(PROBLEM) Each entry below is to be reproduced exactly, though any pictures it holds must be omitted.

---------- MATERIAL SUPPLIED ----------

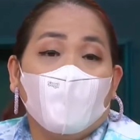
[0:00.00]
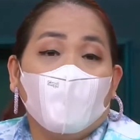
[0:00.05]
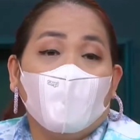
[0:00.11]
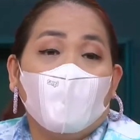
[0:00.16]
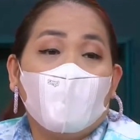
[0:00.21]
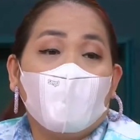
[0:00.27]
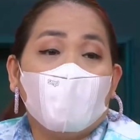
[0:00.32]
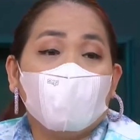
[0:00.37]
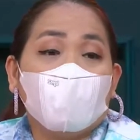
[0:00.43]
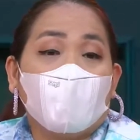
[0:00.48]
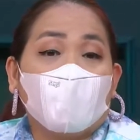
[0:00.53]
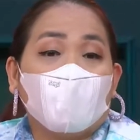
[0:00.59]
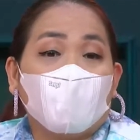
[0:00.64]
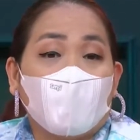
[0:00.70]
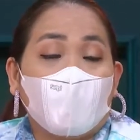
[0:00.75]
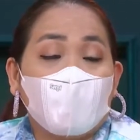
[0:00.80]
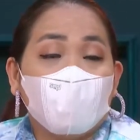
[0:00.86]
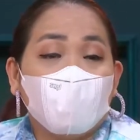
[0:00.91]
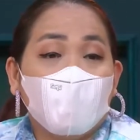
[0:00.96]
dan
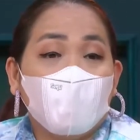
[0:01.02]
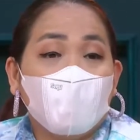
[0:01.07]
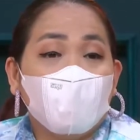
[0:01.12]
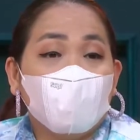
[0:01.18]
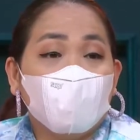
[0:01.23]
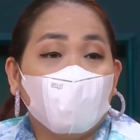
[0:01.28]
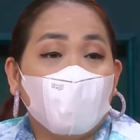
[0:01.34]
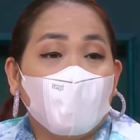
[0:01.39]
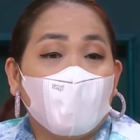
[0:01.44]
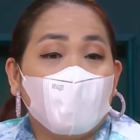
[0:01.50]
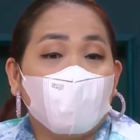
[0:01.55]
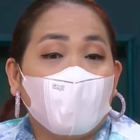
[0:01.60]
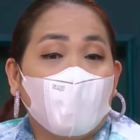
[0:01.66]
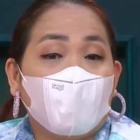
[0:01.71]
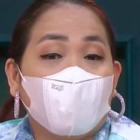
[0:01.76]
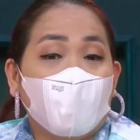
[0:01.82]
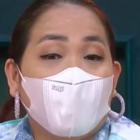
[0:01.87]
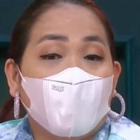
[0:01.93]
saturasi sudah sampai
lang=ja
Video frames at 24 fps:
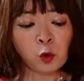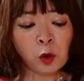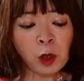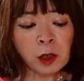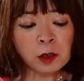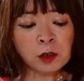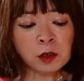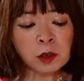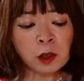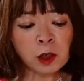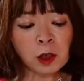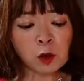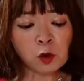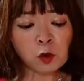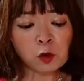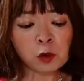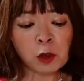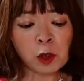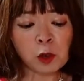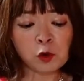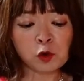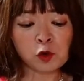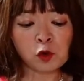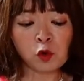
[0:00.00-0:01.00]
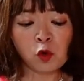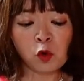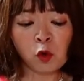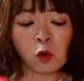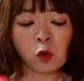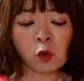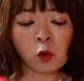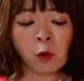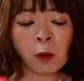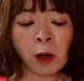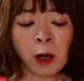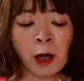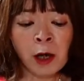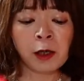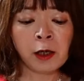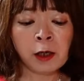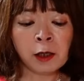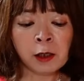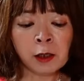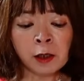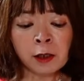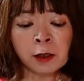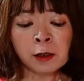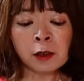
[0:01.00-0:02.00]
裏付けとなる証拠は
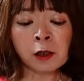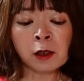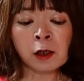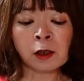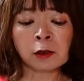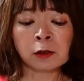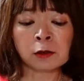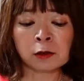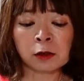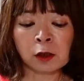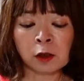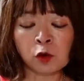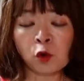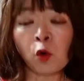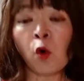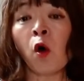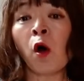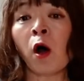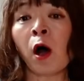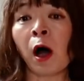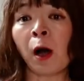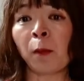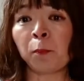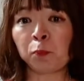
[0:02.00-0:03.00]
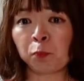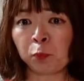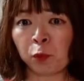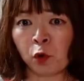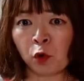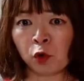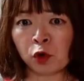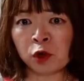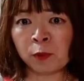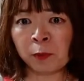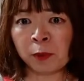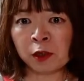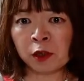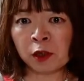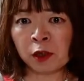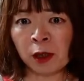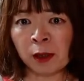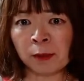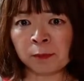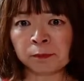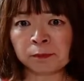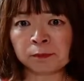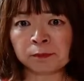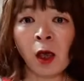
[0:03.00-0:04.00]
得られなかったと発表しまし
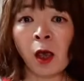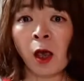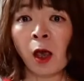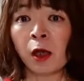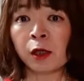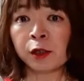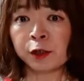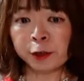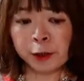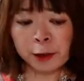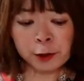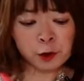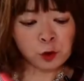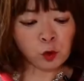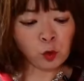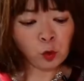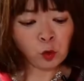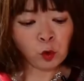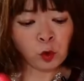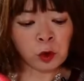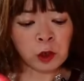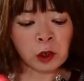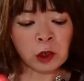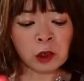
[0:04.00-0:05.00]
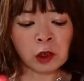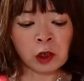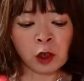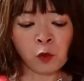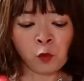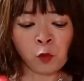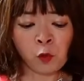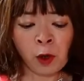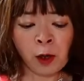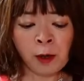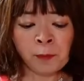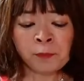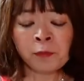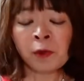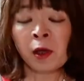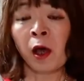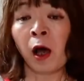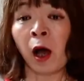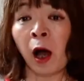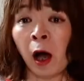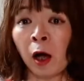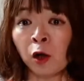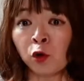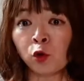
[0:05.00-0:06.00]
た。しかしこの一件は
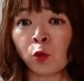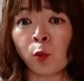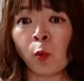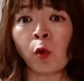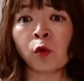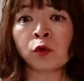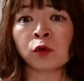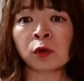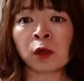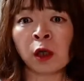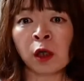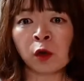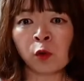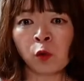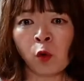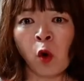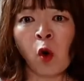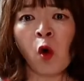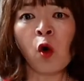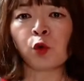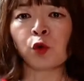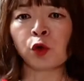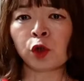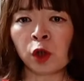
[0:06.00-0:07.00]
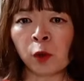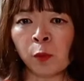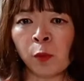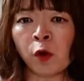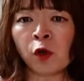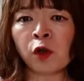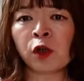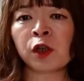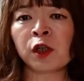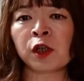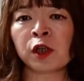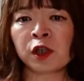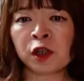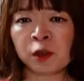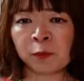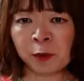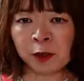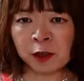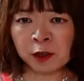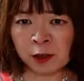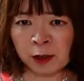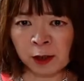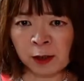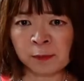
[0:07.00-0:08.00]
ある問題を浮き彫りにし
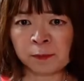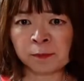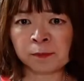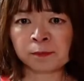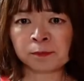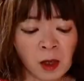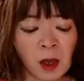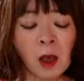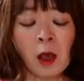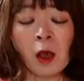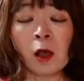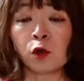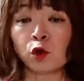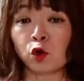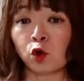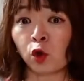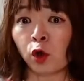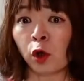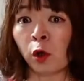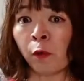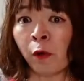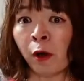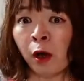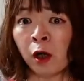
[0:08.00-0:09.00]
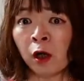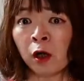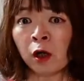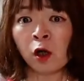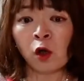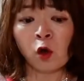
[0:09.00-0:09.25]
ました。それは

----------

(RESULT FOR THIS TASK)
[0:00.00]
[0:00.05]
[0:00.11]
[0:00.16]
[0:00.21]
[0:00.27]
[0:00.32]
[0:00.37]
[0:00.43]
[0:00.48]
[0:00.53]
[0:00.59]
[0:00.64]
[0:00.70]
[0:00.75]
[0:00.80]
[0:00.86]
[0:00.91]
[0:00.96]
dan
[0:01.02]
[0:01.07]
[0:01.12]
[0:01.18]
[0:01.23]
[0:01.28]
[0:01.34]
[0:01.39]
[0:01.44]
[0:01.50]
[0:01.55]
[0:01.60]
[0:01.66]
[0:01.71]
[0:01.76]
[0:01.82]
[0:01.87]
[0:01.93]
saturasi sudah sampai
lang=ja
Video frames at 24 fps:
[0:00.00-0:01.00]
[0:01.00-0:02.00]
裏付けとなる証拠は
[0:02.00-0:03.00]
[0:03.00-0:04.00]
得られなかったと発表しまし
[0:04.00-0:05.00]
[0:05.00-0:06.00]
た。しかしこの一件は
[0:06.00-0:07.00]
[0:07.00-0:08.00]
ある問題を浮き彫りにし
[0:08.00-0:09.00]
[0:09.00-0:09.25]
ました。それは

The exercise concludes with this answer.